What are the rules for what constitutes accuracy?

The question asks whether or not the sentence was spoken accurately.

The options are either Yes or No

One was accurate - but - with a couple of stutters. eg. ‘d-decide’ instead of ‘decide’. Another had a “dropped” consonant. eg. ‘goin’ instead of ‘going’.

Such enunciation is not uncommon. Nor is occasional slurring, inappropriate intonation, or generous amounts of ums and ahs. In fact I would say that speech that was 100% correct would likely strike the listener as being unnatural.

tl;dr is “good enough” a Yes or a No?

@kdavis can you give us some thoughts here?
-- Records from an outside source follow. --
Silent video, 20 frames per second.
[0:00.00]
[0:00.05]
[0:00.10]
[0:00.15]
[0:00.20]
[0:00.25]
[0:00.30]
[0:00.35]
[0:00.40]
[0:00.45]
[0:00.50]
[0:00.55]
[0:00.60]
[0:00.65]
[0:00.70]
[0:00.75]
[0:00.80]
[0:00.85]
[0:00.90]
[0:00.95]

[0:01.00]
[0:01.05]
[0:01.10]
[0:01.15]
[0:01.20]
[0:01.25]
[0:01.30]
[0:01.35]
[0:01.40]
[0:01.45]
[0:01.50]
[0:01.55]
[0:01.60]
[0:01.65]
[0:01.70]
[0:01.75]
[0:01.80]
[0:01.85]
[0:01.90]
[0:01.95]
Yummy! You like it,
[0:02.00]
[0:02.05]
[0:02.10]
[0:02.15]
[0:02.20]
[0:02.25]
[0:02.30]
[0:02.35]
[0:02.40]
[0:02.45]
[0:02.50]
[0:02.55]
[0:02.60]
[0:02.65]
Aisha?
Note, we are working on being more specific about validation criteria on the site itself:

1 Like

If the audio does not match the text, e.g. a dropped consonant “goin” instead of “going”, then the audio should be marked as invalid.

If, however, the audio has slight stutters, e.g. “d-decide” instead of “decide”, then I think the audio should be marked as valid.

The logic is that in normal speech people have disfluencies, e.g. “d-decide” instead of “decide”, which a STT system should learn to deal with. However, the STT system needs to learn a correct mapping from audio to text from the data we are creating which it can not do if it’s given incorrect audio-transcript pairs, e.g. as the “goin” audio being transcribed as “going”.

1 Like